Пограничные царские воеводы, радостно выгадывая свой интерес у казны взамен достоверности, охранять которую были поставлены, наперебой лгали самодержавному государю о грядущей вот-вот казацкой опасности, которой не было и в помине. Путивльский воевода Никифор Плещеев, родственник второго по рангу государственного вора Московского царства Леонтия Плещеева, вдохновенно сочинял сказку то ли выросшему, то ли нет двадцатипятилетнему Алексею Михайловичу: «Опасаюсь я, холопишка твой, от тех повстанцев всякого дурна, живу в Путивле неоплошно, чтобы от тех воров, литовских людей, городу Путавлю какое дурно не учинилось».
До 1653 года Москва боялась конфликтовать с Варшавой, которой была не раз позорно бита и ограничивала свои действия разведкой очевидного и всем известного: «Тотчас послать в литовскую сторону кого пригоже и велеть разведать подлинно тайным делом, как польского Владислава короля не стало, и кого на его королевское место чают, и коль скоро. И что у них ныне делается, и в которых местах у них черкасы-казаки и татары, сложась воюют, и много ли их в собранье, и кто к черкасам пристает, и что за ссора у черкас с поляками учинилась, и как ту ссору чают унять. И кто ныне в Польше и Литве коронные гетманы, и белорусцы к черкасам не пристают ли, и есть ли в которых городах против тех черкас и татар в литовской стороне собранья. Про всякие вести, что у черкас делается, разведать всякими мерами все доподлинно».
Богдан вежливо улыбаясь, пригласил удалых московских лазутчиков в Белой Церкви к себе на завтрак, еще раз рассказал подробности войны и очень просил передать в Кремль, что «мы, казаки, не враги Московскому царству, нас не нужно бояться. Казакам с ляхами миру не будет». Гетман пригласил в шатер Адама Кисела и в его присутствии прочитал московским тайным агентам перехваченное письмо главного польско-казацкого переговорщика царю: «Казаки воюют из страсти к грабежам и беспорядкам и этот мятеж опасен для Московского царства, которому следует объединиться с Речью Посполитой и не допустить буйному народу усилиться для бедствия обеих держав». Затем Богдан спокойно спросил Кисела:
– Кажется, за вашими варшавскими обещаниями и предложениями торчат уши обмана и предательства?
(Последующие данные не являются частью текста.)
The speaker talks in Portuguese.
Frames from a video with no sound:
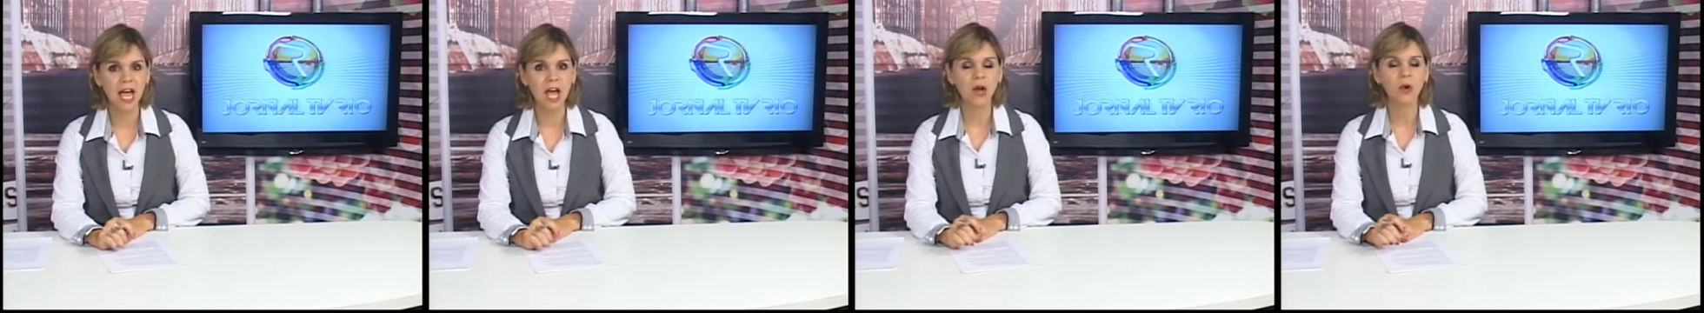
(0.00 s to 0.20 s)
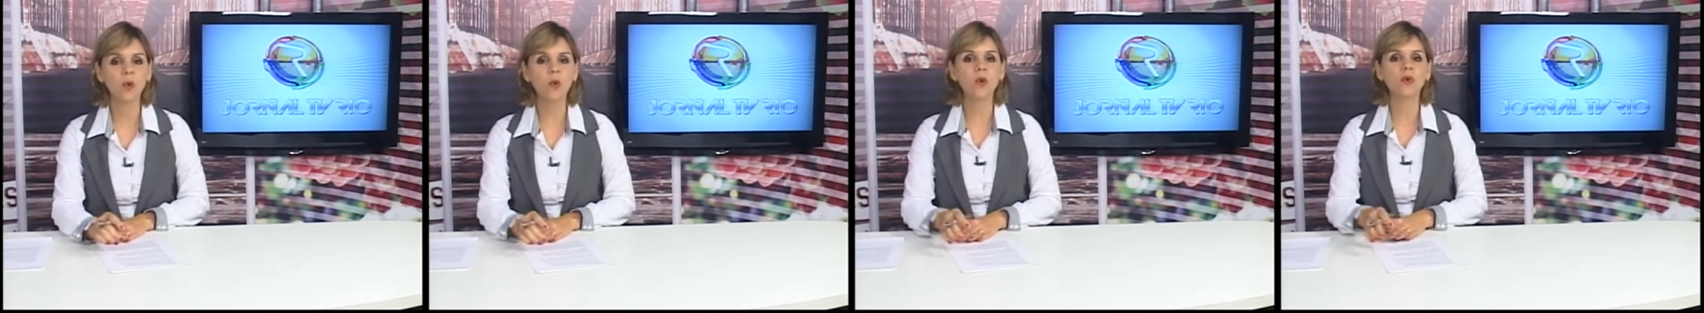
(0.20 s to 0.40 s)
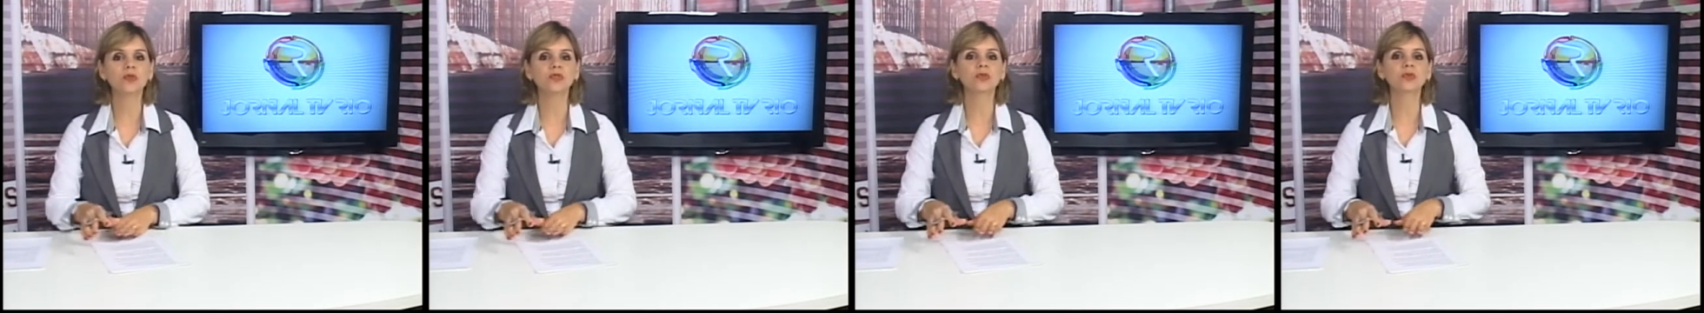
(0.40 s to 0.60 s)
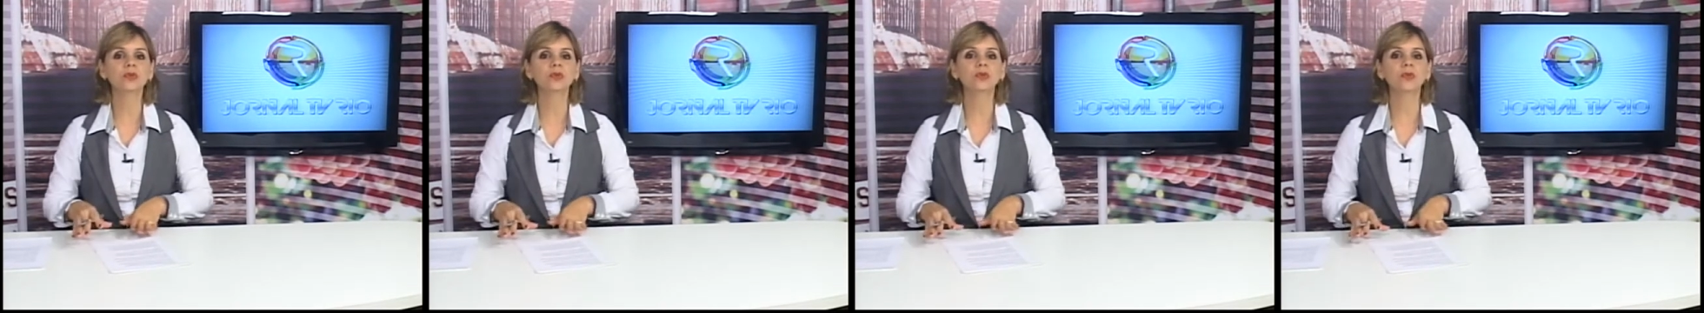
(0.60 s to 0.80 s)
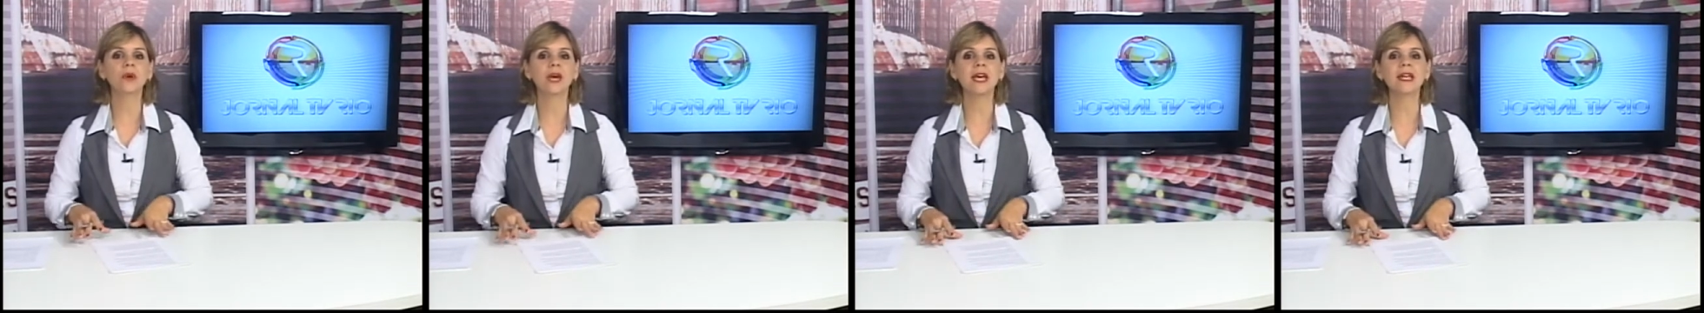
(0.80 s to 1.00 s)
no
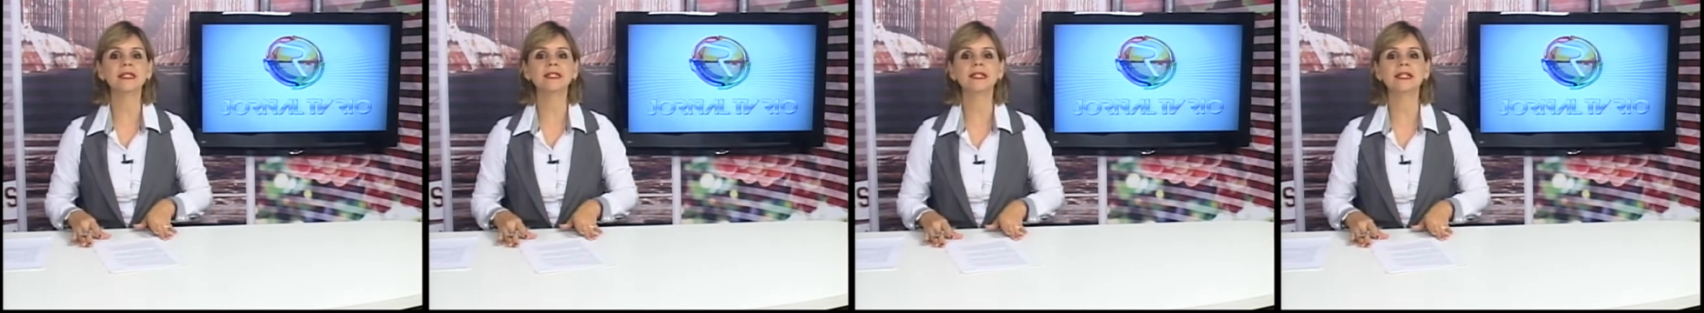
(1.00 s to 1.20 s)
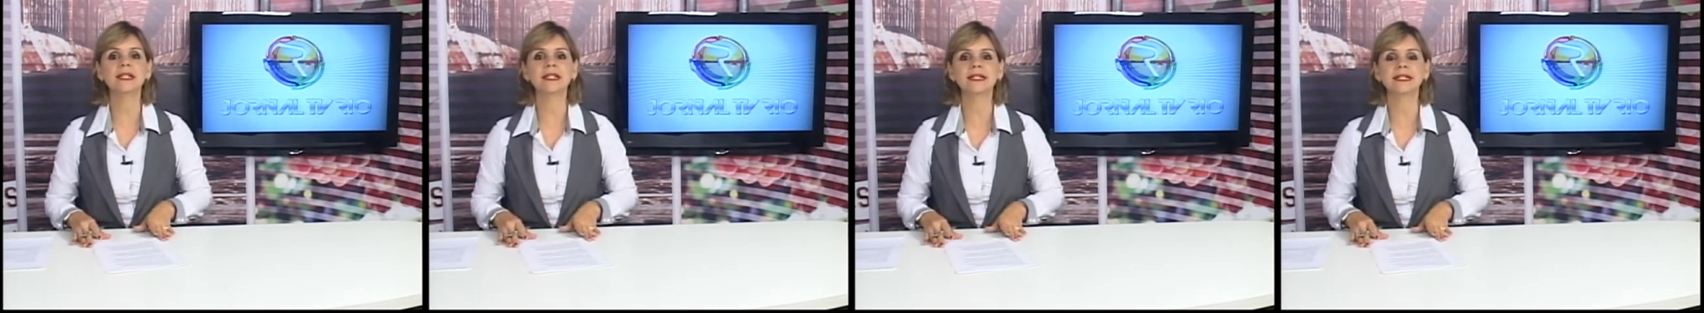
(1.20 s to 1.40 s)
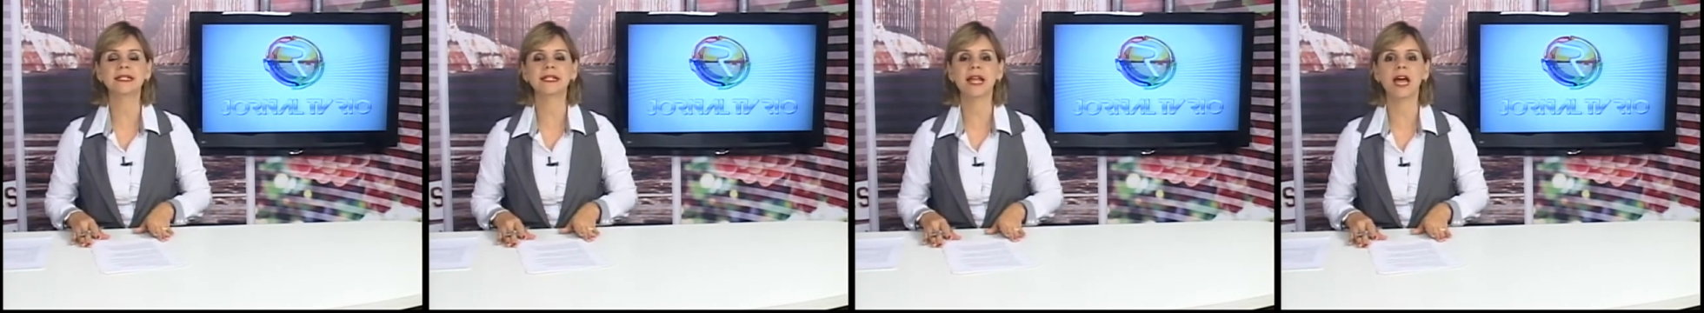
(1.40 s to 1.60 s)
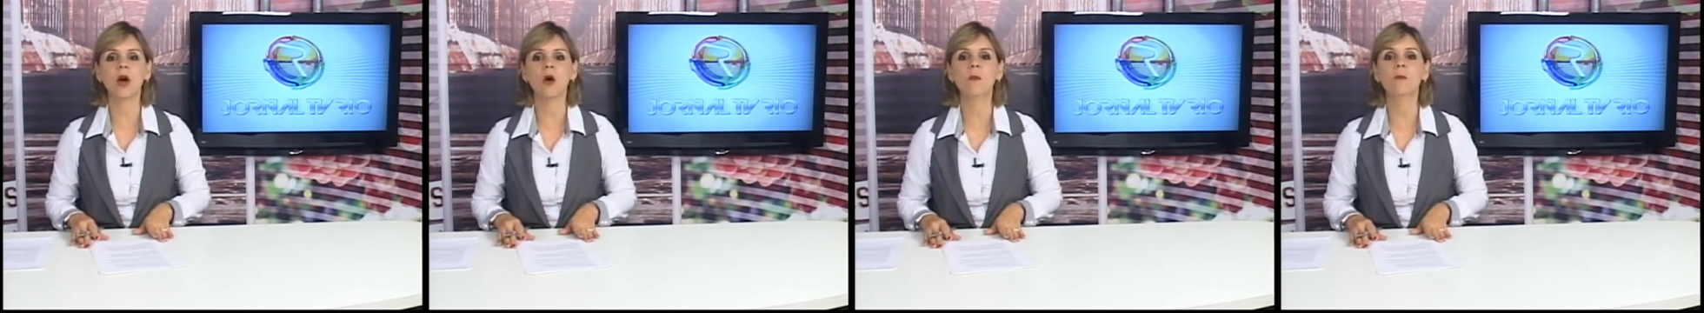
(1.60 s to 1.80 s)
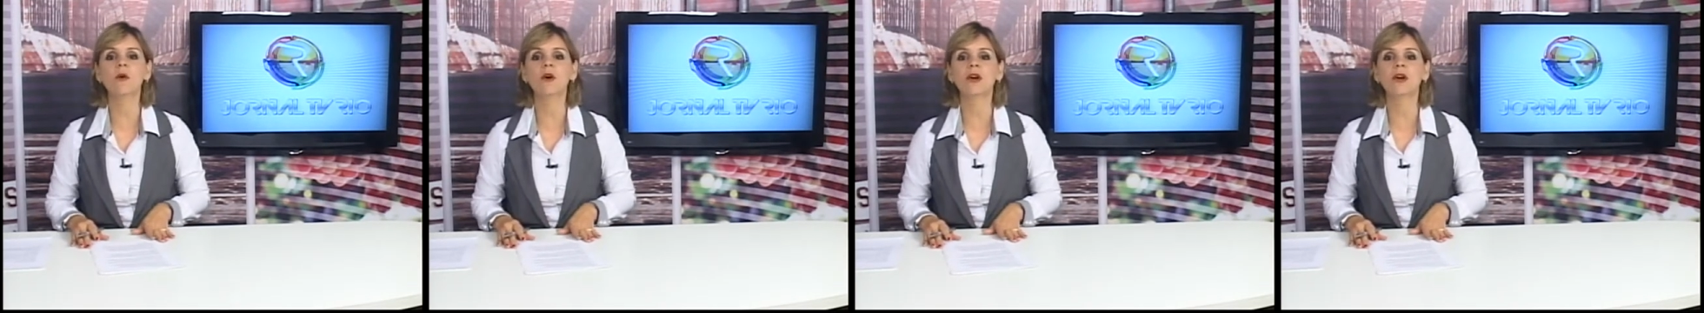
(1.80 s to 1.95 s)
conjunto residencial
За шатром грозно гудела дисциплинированная стотысячная казацкая армия, готовящаяся к битвам за свободу украинского народа, и совсем не хотевшая киселовских грабежей и беспорядков. С этого момента Кремль не принимал всерьез ни одно польское письмо и посольство, просто вежливо, но не очень дальновидно выжидая, когда поляки и казаки выдохнутся в домашней войне, чтобы сбить с трупов сливки. Дело, впрочем, житейское.
Хмельницкий раз за разом показывал государственным врагам и друзьям, что Варшава традиционно тупо и политически недальновидно игнорирует реальную ситуацию на Днепре. Всей Европе, но совсем не Польской Короне, было ясно, что Украинская революция по своему размаху сравнима с восстанием Уота Тайлера в Англии, Жакерией во Франции, Гуситскими войнами в Чехии и крестьянскими религиозными войнами в Германии. Позднее Европа будет называть Хмельницкого украинским Кромвелем, чье противостояние с необуздываемым королем Карлом I Стюартом летом 1648 года подходило к мертвому концу, давая, наконец, дорогу изменившей весь мир Великой Английской революции. Гетман Войска Запорожского понимал, что Европа Варшаве не указ и не пример, а только место, где шляхта может тратить чужие деньги. Только для того, чтобы еще и еще раз показать всем государственным соседям хамское упрямство польского сейма, с которым никак нельзя иметь дело порядочным и уважающим себя странам, Богдан послал на эту «Бурю пустых криков» посольство Войска Запорожского во главе со своим побратимом и политическим советником Федором Вишняком.
Нижняя шляхетская Посольская изба варшавского сейма, казалось, с трудом вмещалась в огромный готический зал королевского дворца, свободно переносивший присутствие пятисот шляхетских крикунов. Заседание сейма Речи Посполитой уже давно должно было начаться, но роскошный зал был почти пуст. На возвышении-подиуме стояли почетные кресла для пока не избранного короля и примаса, чуть ниже по обеим сторонам выстроились кресла для государственных деятелей Польской Короны и Великого княжества Литовского, великих, коронных, литовских гетманов, канцлеров, подскарбией. Чуть дальше возвышалось место сеймового маршала, кресла польных гетманов, епископов, воевод, каштелянов. За ними полукругом расположились места для сенаторов, а за ними стояли ряды скамей для представителей шляхты, избранных на поветовых сеймиках вместе с инструкциями, как голосовать в Варшаве. Хоры и галереи предназначались для приглашенной публики.